Jonathan Glennie, writer, researcher and currently director of policy and research at Save the Children, stated that “Development is dignity or it is nothing. The opposite – development without dignity – is not worth having.” So now I ask…how do we derive at dignity? What dignity is to me could be a shame to someone else. Hence I wonder, does dignity come by practicing the Gandhian policy of live and let live? In that case, could dignity also mean, being a silent witness to something that defies your morals, on the basis that you taking/voicing your offence itself could be offensive to someone else? And thus, in that process you fail to deliver true dignity?

It’s quite perplexing to think of it this way, isn’t it?

Development has given birth to a rather discriminatory term: ‘the haves and the have not’s’. This is a frequently encountered concept especially in a third world country like ours. I’d urge you to step outside your bubble and look at things this way for a few minutes… What if you didn’t see the two groups of people as ‘haves’ and ‘have not’s’? What if they were just two groups of people coexisting parallelly? One group would be the one that received structured and certified education, the one that engaged in foreign relations and lived in an urban space. The other group would be the one that got experiential education; largely engaged in farming, animal husbandry, and maybe even in cottage industry and lived in rural spaces. What if these two groups were not constantly juxtaposed against each other? What if they weren’t compared and looked as better or worse? Again, we come back to the point of stepping outside the ‘educational box’.

It would be fine to say one group was better than the other if the path that, that one group adopted guaranteed happiness, equality and liberty. But when the concepts such as happiness and liberty itself are so highly subjective how do we arrive at a formula that can be administered to all?

Amartya Sen, economist and philosopher, puts forward a rather interesting take on development in his book ‘Development as Freedom’. He formed the Capability Approach (CA) which revolved around two vital elements: People and their capabilities. He believed that a particular place can be said to be truly developed when its inhabitants have had the freedom to fully explore their capabilities with the resources and facilities available to them at that given time.
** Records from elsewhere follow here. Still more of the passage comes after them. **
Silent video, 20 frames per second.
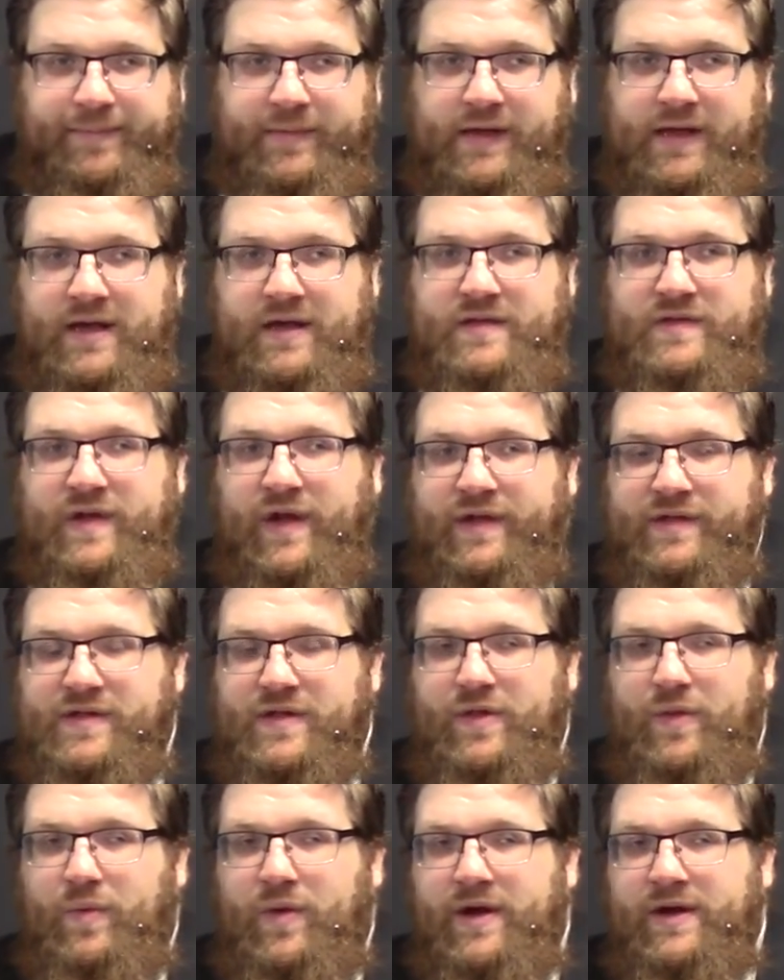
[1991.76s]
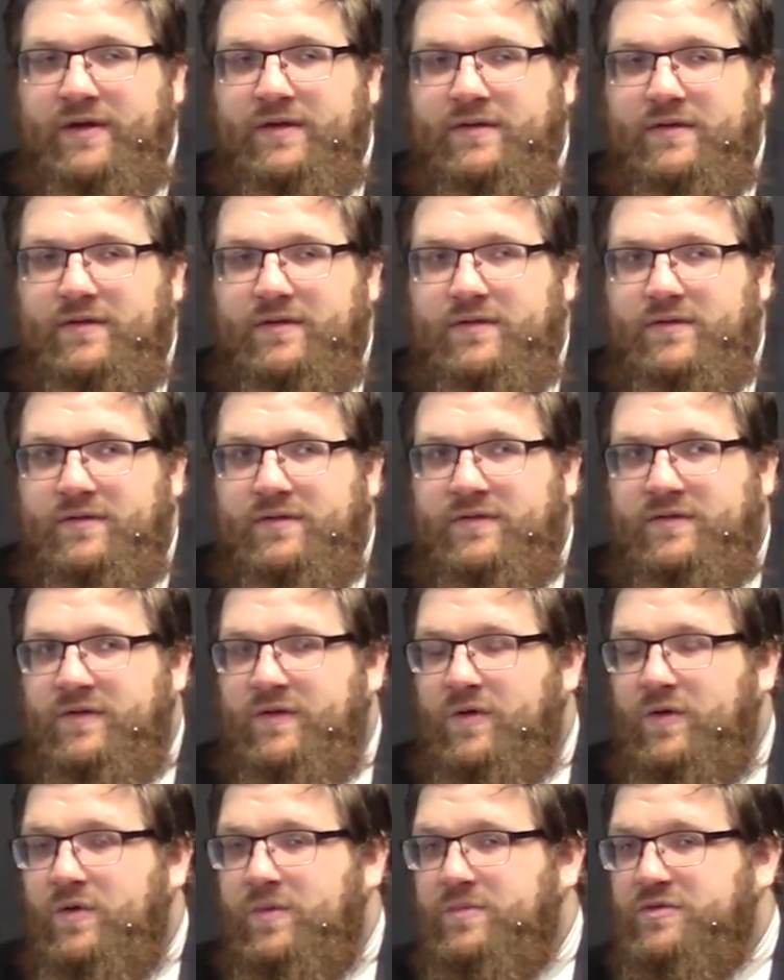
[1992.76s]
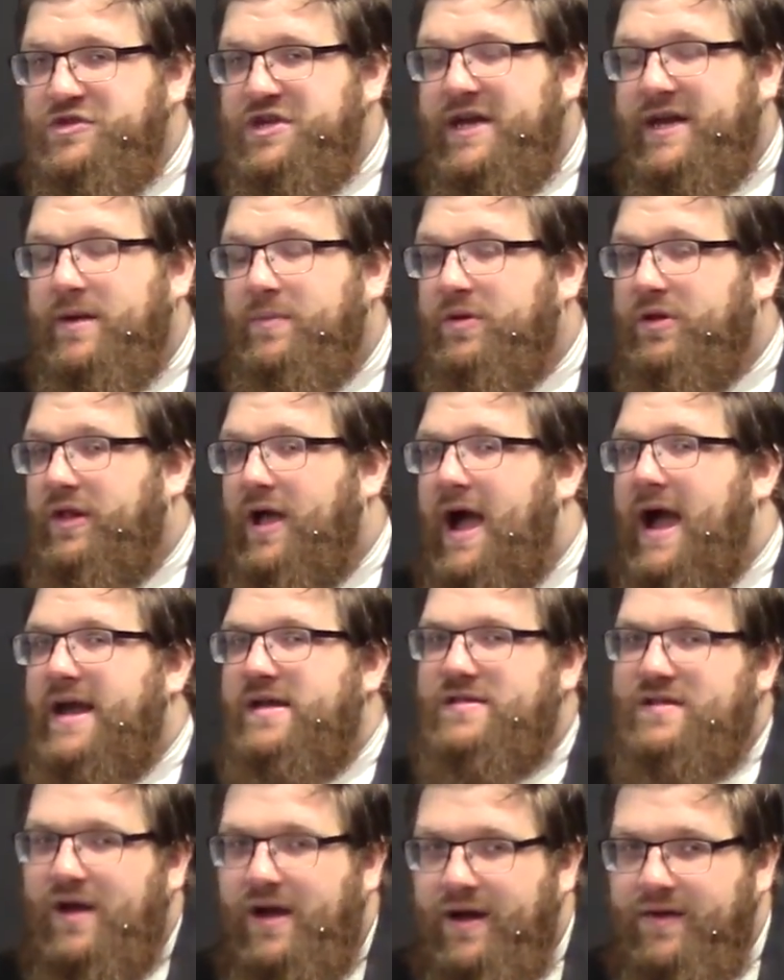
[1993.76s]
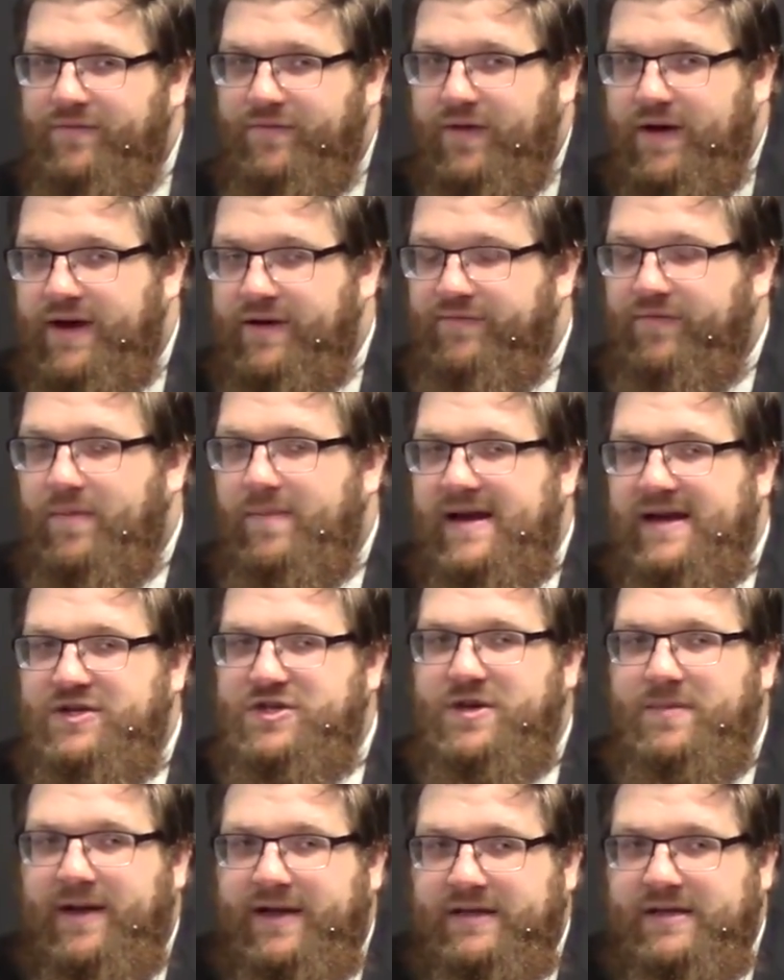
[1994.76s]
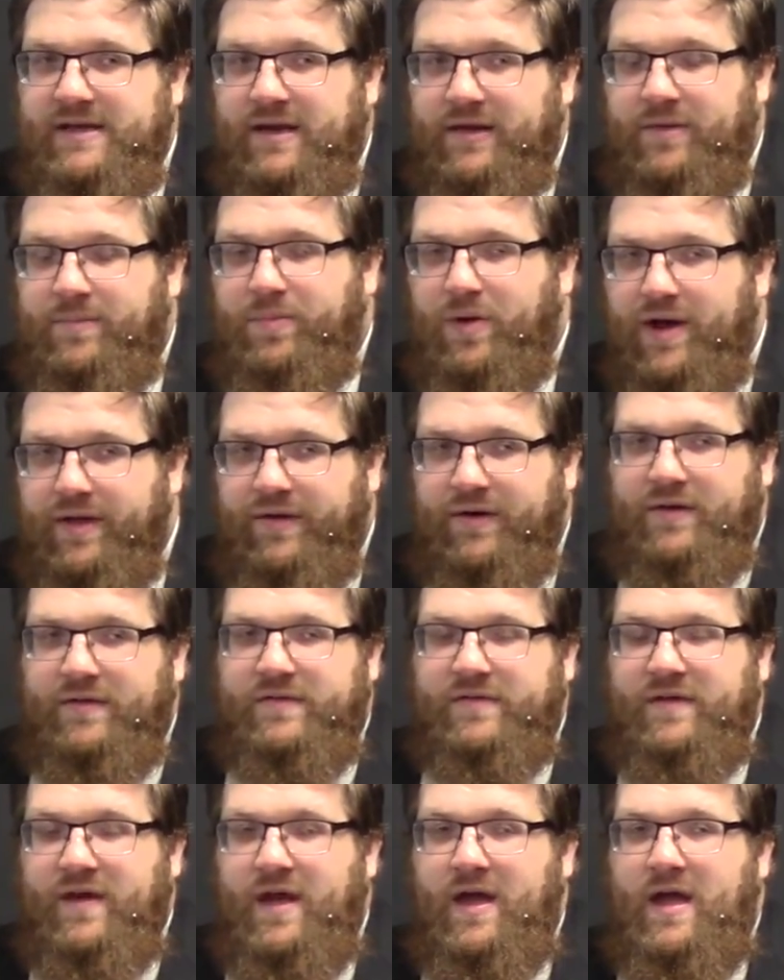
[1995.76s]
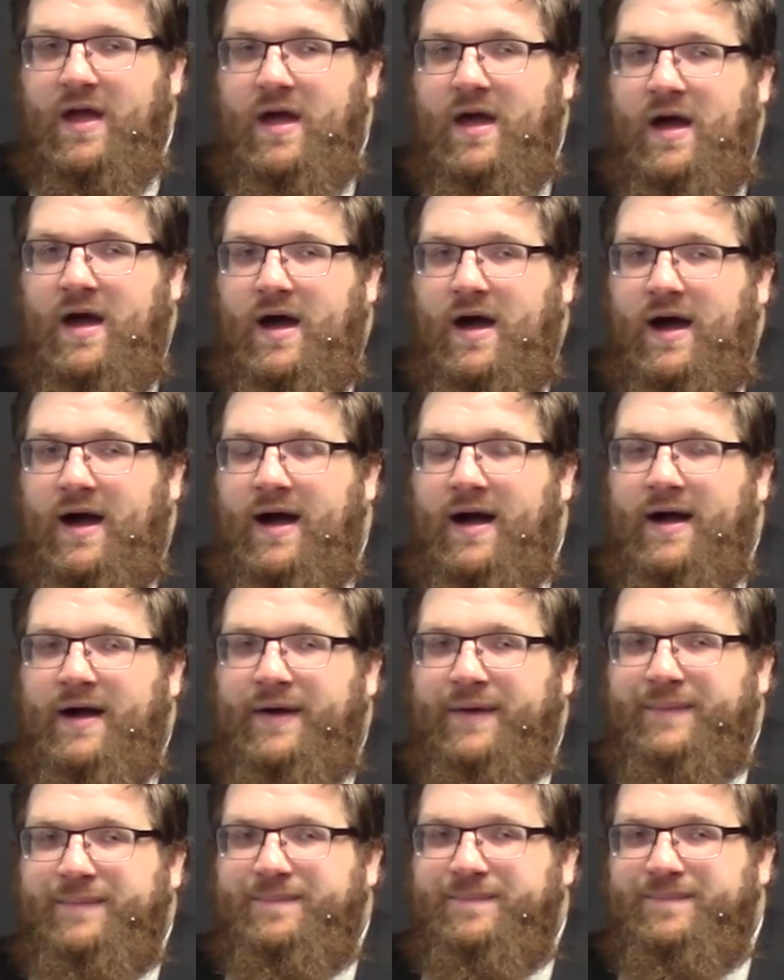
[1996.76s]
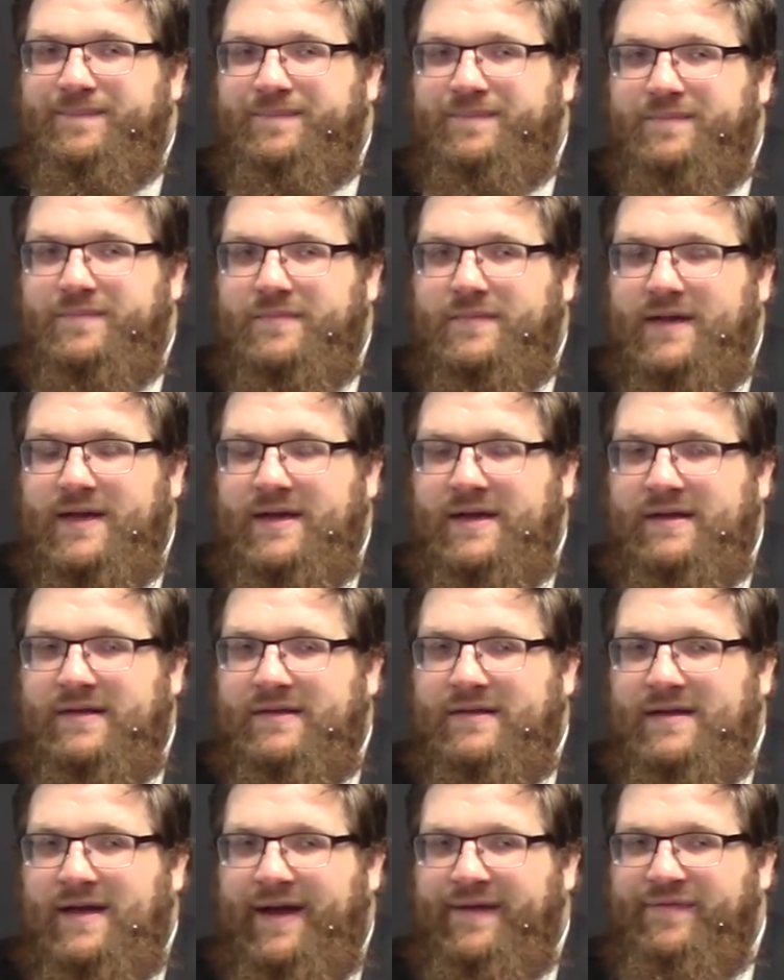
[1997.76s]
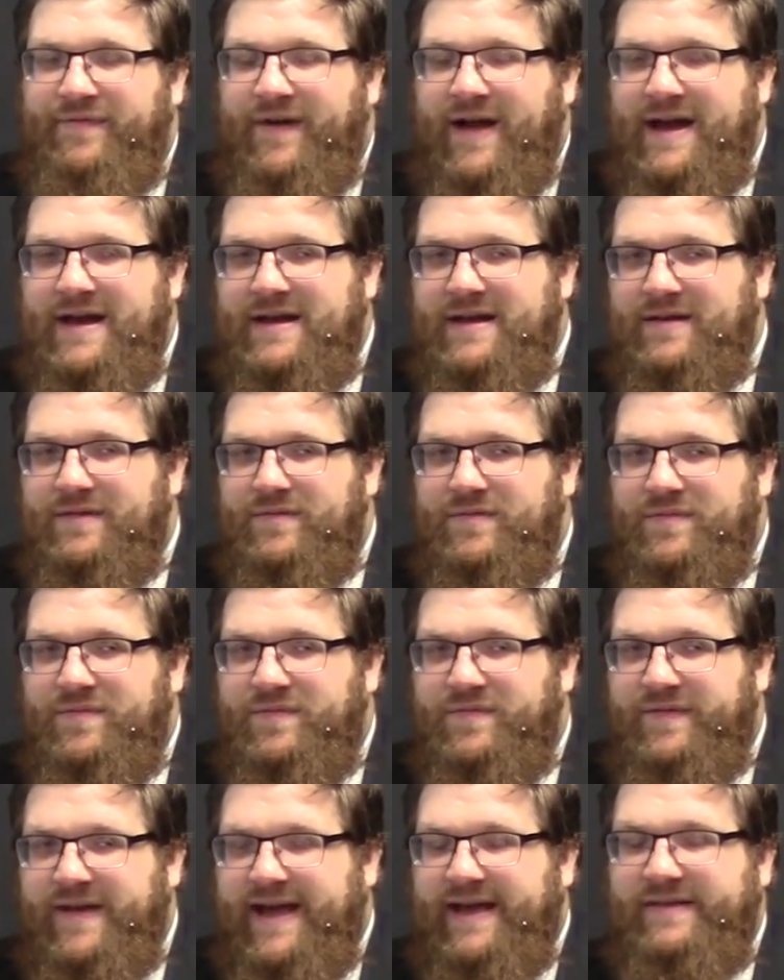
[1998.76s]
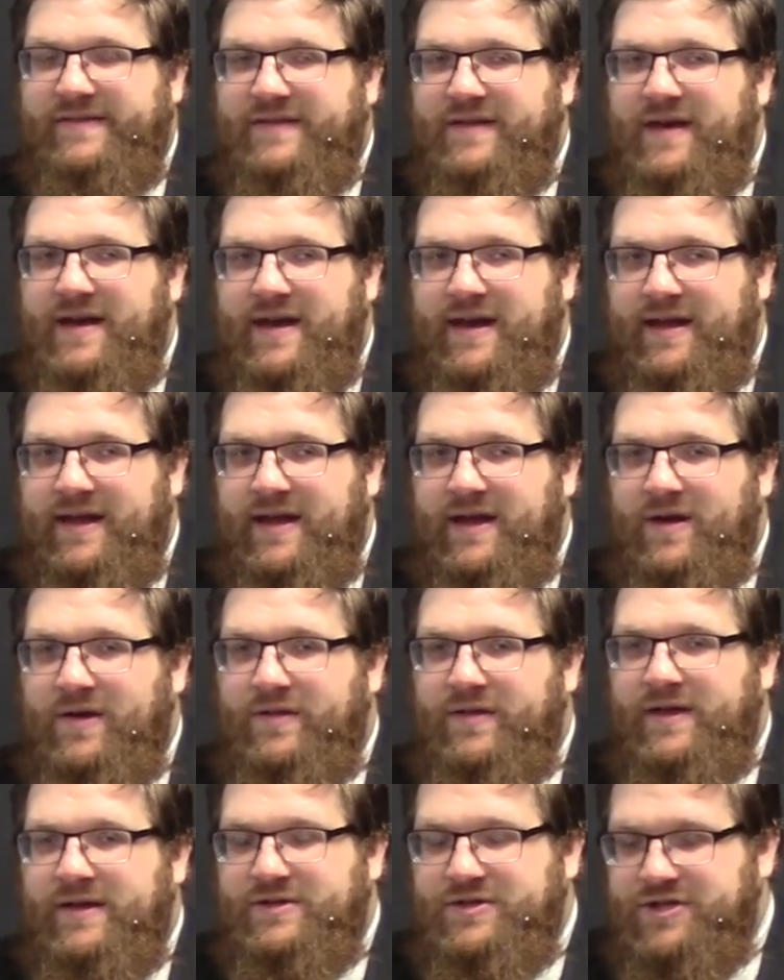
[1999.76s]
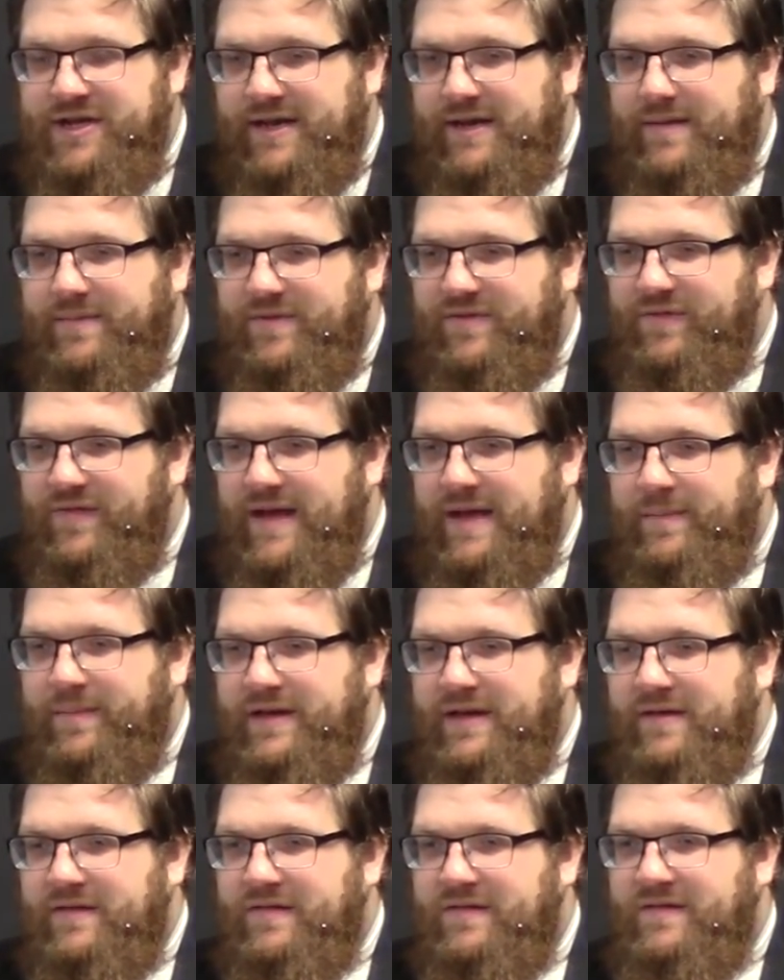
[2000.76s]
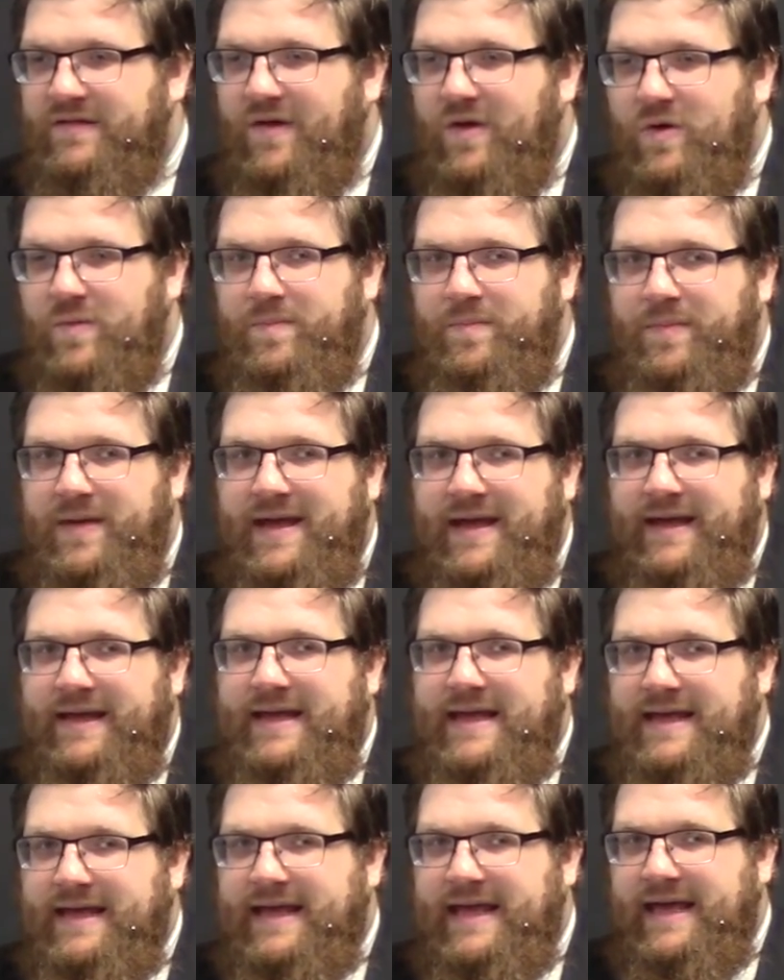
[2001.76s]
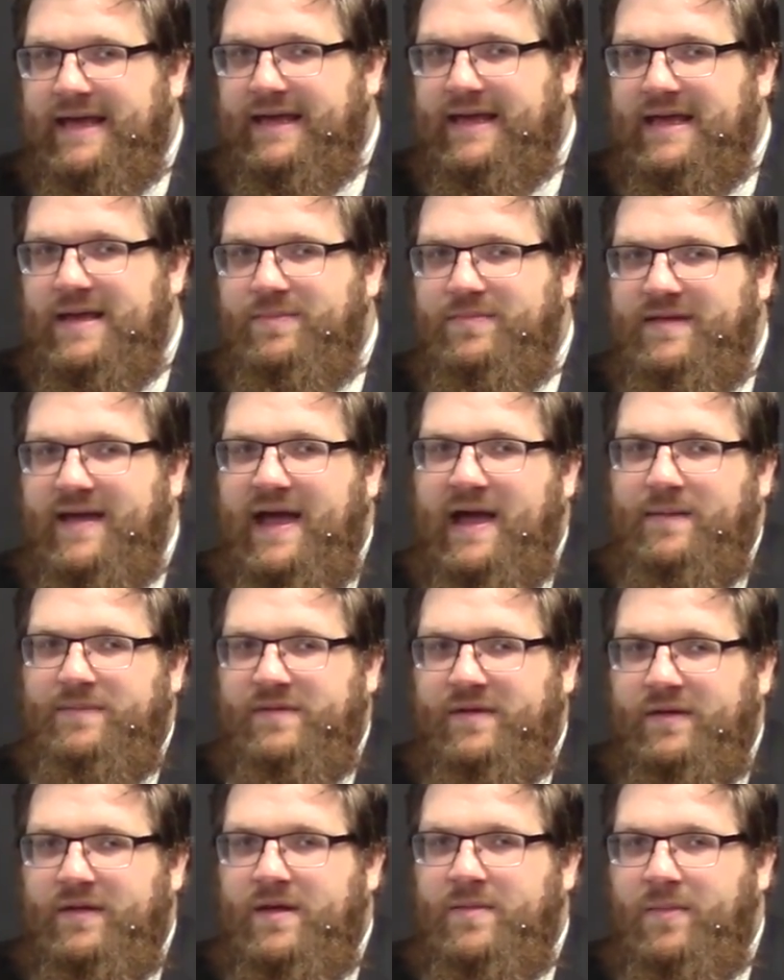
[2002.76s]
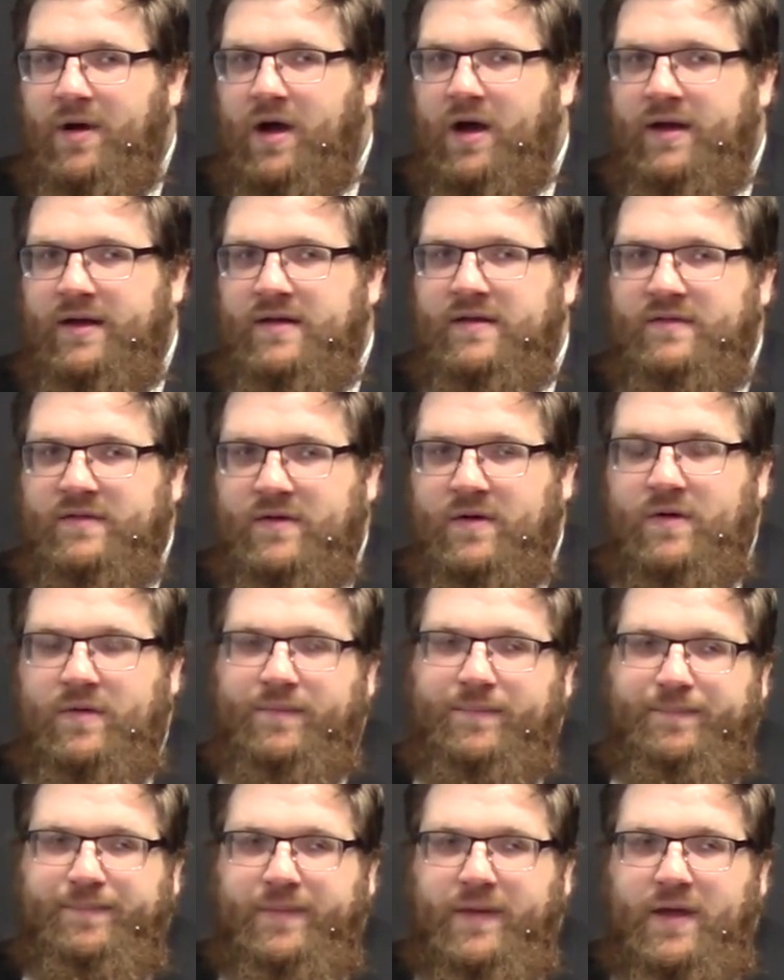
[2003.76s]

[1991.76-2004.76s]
He is also the one to whom Jacob relies on for information about the other brothers. I find it fascinating here that Jacob's family is so big he can't keep tabs on them on his own.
Having the capability and not exploring it was not development. For example, simply having a pen didn’t mean that the person would write very well. Unless the person fully understood and used the pen to its maximum capacity, the pen would be of no meaning.

This is one take on development that I find myself agreeing to most. Although, another part of me finds this approach far too idealistic. The process of being able to explore ones potentials, even when the resources are available itself, depends on so many factors such as interest, or proper mentorship, or priorities etc. And to go into those factors now, would be slightly too mind boggling.

I’ve been repeatedly warned not to mix politics and philosophy. But I always wondered how it is possible to separate ones believes and ideologies from the kind of lifestyle and discipline one decides to live by? Could it be that the people asking me to separate the two are scared? Afraid that when one mixes philosophy with the current state of politics in our country, one might just sit back in fear and confusion? It’s not a conclusion I’m arriving at, but merely a suspicious doubt.

Once again, the room has been messed and I grope around to make sense of it.


2 thoughts on “The Curious Case of Development

  1. Anyone that works in capacity development, research, etc needs to be careful not to be blinded by their background and keep an open mind.

    Too many of my colleagues adopt a paternalistic ideology – they think they know better than the people they are assisting and it leads to poor and short-sighted programmes.

    Your blog looks interesting.


    1. Yes I agree with you. It’s something one has to be very cautious about. Education seems to have somehow also brought on superiority, which must be tamed I believe.